▶ **Work task**:
Would you retype each of the records exactly as shown?

Source data:

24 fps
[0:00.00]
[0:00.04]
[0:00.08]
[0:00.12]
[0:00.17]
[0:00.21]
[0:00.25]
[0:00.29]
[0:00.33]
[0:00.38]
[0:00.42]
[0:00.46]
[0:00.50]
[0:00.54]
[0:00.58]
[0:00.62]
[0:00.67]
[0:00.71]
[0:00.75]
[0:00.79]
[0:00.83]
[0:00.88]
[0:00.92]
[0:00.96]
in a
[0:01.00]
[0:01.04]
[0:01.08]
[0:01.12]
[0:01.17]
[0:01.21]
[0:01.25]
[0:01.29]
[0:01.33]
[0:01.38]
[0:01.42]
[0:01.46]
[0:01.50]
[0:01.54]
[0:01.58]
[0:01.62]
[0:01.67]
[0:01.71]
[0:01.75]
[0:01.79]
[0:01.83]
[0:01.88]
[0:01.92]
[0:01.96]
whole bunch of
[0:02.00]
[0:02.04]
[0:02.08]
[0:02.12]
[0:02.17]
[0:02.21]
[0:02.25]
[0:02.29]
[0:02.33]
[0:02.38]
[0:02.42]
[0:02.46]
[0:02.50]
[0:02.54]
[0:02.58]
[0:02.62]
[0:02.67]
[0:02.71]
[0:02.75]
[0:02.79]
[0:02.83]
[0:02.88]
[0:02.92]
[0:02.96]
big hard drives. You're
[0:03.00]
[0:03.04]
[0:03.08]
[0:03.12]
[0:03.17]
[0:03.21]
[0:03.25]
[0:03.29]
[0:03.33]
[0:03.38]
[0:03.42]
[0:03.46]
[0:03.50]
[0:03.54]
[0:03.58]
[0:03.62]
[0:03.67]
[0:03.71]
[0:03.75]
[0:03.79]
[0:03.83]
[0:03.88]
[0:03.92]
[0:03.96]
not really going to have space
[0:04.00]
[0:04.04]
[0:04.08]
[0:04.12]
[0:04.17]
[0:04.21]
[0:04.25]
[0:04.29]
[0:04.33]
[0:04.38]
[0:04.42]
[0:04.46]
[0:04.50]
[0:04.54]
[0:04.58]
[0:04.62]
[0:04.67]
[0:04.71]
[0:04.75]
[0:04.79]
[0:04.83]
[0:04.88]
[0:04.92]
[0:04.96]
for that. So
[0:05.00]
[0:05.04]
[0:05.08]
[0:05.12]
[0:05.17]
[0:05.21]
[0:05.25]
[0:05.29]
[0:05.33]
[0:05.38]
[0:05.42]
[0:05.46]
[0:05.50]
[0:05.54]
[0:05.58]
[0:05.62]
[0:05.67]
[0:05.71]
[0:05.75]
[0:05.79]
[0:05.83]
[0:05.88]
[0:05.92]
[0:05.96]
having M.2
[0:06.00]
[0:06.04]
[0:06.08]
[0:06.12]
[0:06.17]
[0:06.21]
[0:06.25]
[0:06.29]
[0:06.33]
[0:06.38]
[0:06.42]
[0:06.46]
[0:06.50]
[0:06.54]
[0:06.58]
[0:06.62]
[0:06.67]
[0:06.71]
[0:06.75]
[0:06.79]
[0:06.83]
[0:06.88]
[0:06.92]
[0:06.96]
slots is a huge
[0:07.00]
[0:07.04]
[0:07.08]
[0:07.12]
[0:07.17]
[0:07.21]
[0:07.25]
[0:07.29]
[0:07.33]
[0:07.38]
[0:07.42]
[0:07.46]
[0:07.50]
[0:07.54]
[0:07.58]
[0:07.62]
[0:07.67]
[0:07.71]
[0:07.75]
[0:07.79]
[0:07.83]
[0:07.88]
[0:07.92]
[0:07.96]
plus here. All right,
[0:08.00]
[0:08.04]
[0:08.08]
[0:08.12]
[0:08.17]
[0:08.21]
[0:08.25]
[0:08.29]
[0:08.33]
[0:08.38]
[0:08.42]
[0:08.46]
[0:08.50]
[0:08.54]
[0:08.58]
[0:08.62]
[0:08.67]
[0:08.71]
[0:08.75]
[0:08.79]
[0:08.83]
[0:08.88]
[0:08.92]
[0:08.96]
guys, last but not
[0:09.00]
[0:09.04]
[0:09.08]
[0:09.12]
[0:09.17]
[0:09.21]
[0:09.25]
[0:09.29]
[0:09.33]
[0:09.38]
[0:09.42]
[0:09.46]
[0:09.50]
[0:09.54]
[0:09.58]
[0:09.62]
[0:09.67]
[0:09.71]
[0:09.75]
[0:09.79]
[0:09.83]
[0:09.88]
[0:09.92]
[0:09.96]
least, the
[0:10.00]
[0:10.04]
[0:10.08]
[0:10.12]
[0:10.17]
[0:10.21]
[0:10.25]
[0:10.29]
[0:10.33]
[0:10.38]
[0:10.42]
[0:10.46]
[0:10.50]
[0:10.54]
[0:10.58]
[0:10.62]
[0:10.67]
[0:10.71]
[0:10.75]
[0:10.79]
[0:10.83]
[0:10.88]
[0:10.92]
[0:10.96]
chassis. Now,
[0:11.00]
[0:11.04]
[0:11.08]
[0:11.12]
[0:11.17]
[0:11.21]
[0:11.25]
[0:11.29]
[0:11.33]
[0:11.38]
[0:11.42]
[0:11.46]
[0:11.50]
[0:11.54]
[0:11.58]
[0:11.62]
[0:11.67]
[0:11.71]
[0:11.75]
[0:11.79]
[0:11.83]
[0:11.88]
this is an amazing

▶ **Result of the exercise**:
24 fps
[0:00.00]
[0:00.04]
[0:00.08]
[0:00.12]
[0:00.17]
[0:00.21]
[0:00.25]
[0:00.29]
[0:00.33]
[0:00.38]
[0:00.42]
[0:00.46]
[0:00.50]
[0:00.54]
[0:00.58]
[0:00.62]
[0:00.67]
[0:00.71]
[0:00.75]
[0:00.79]
[0:00.83]
[0:00.88]
[0:00.92]
[0:00.96]
in a
[0:01.00]
[0:01.04]
[0:01.08]
[0:01.12]
[0:01.17]
[0:01.21]
[0:01.25]
[0:01.29]
[0:01.33]
[0:01.38]
[0:01.42]
[0:01.46]
[0:01.50]
[0:01.54]
[0:01.58]
[0:01.62]
[0:01.67]
[0:01.71]
[0:01.75]
[0:01.79]
[0:01.83]
[0:01.88]
[0:01.92]
[0:01.96]
whole bunch of
[0:02.00]
[0:02.04]
[0:02.08]
[0:02.12]
[0:02.17]
[0:02.21]
[0:02.25]
[0:02.29]
[0:02.33]
[0:02.38]
[0:02.42]
[0:02.46]
[0:02.50]
[0:02.54]
[0:02.58]
[0:02.62]
[0:02.67]
[0:02.71]
[0:02.75]
[0:02.79]
[0:02.83]
[0:02.88]
[0:02.92]
[0:02.96]
big hard drives. You're
[0:03.00]
[0:03.04]
[0:03.08]
[0:03.12]
[0:03.17]
[0:03.21]
[0:03.25]
[0:03.29]
[0:03.33]
[0:03.38]
[0:03.42]
[0:03.46]
[0:03.50]
[0:03.54]
[0:03.58]
[0:03.62]
[0:03.67]
[0:03.71]
[0:03.75]
[0:03.79]
[0:03.83]
[0:03.88]
[0:03.92]
[0:03.96]
not really going to have space
[0:04.00]
[0:04.04]
[0:04.08]
[0:04.12]
[0:04.17]
[0:04.21]
[0:04.25]
[0:04.29]
[0:04.33]
[0:04.38]
[0:04.42]
[0:04.46]
[0:04.50]
[0:04.54]
[0:04.58]
[0:04.62]
[0:04.67]
[0:04.71]
[0:04.75]
[0:04.79]
[0:04.83]
[0:04.88]
[0:04.92]
[0:04.96]
for that. So
[0:05.00]
[0:05.04]
[0:05.08]
[0:05.12]
[0:05.17]
[0:05.21]
[0:05.25]
[0:05.29]
[0:05.33]
[0:05.38]
[0:05.42]
[0:05.46]
[0:05.50]
[0:05.54]
[0:05.58]
[0:05.62]
[0:05.67]
[0:05.71]
[0:05.75]
[0:05.79]
[0:05.83]
[0:05.88]
[0:05.92]
[0:05.96]
having M.2
[0:06.00]
[0:06.04]
[0:06.08]
[0:06.12]
[0:06.17]
[0:06.21]
[0:06.25]
[0:06.29]
[0:06.33]
[0:06.38]
[0:06.42]
[0:06.46]
[0:06.50]
[0:06.54]
[0:06.58]
[0:06.62]
[0:06.67]
[0:06.71]
[0:06.75]
[0:06.79]
[0:06.83]
[0:06.88]
[0:06.92]
[0:06.96]
slots is a huge
[0:07.00]
[0:07.04]
[0:07.08]
[0:07.12]
[0:07.17]
[0:07.21]
[0:07.25]
[0:07.29]
[0:07.33]
[0:07.38]
[0:07.42]
[0:07.46]
[0:07.50]
[0:07.54]
[0:07.58]
[0:07.62]
[0:07.67]
[0:07.71]
[0:07.75]
[0:07.79]
[0:07.83]
[0:07.88]
[0:07.92]
[0:07.96]
plus here. All right,
[0:08.00]
[0:08.04]
[0:08.08]
[0:08.12]
[0:08.17]
[0:08.21]
[0:08.25]
[0:08.29]
[0:08.33]
[0:08.38]
[0:08.42]
[0:08.46]
[0:08.50]
[0:08.54]
[0:08.58]
[0:08.62]
[0:08.67]
[0:08.71]
[0:08.75]
[0:08.79]
[0:08.83]
[0:08.88]
[0:08.92]
[0:08.96]
guys, last but not
[0:09.00]
[0:09.04]
[0:09.08]
[0:09.12]
[0:09.17]
[0:09.21]
[0:09.25]
[0:09.29]
[0:09.33]
[0:09.38]
[0:09.42]
[0:09.46]
[0:09.50]
[0:09.54]
[0:09.58]
[0:09.62]
[0:09.67]
[0:09.71]
[0:09.75]
[0:09.79]
[0:09.83]
[0:09.88]
[0:09.92]
[0:09.96]
least, the
[0:10.00]
[0:10.04]
[0:10.08]
[0:10.12]
[0:10.17]
[0:10.21]
[0:10.25]
[0:10.29]
[0:10.33]
[0:10.38]
[0:10.42]
[0:10.46]
[0:10.50]
[0:10.54]
[0:10.58]
[0:10.62]
[0:10.67]
[0:10.71]
[0:10.75]
[0:10.79]
[0:10.83]
[0:10.88]
[0:10.92]
[0:10.96]
chassis. Now,
[0:11.00]
[0:11.04]
[0:11.08]
[0:11.12]
[0:11.17]
[0:11.21]
[0:11.25]
[0:11.29]
[0:11.33]
[0:11.38]
[0:11.42]
[0:11.46]
[0:11.50]
[0:11.54]
[0:11.58]
[0:11.62]
[0:11.67]
[0:11.71]
[0:11.75]
[0:11.79]
[0:11.83]
[0:11.88]
this is an amazing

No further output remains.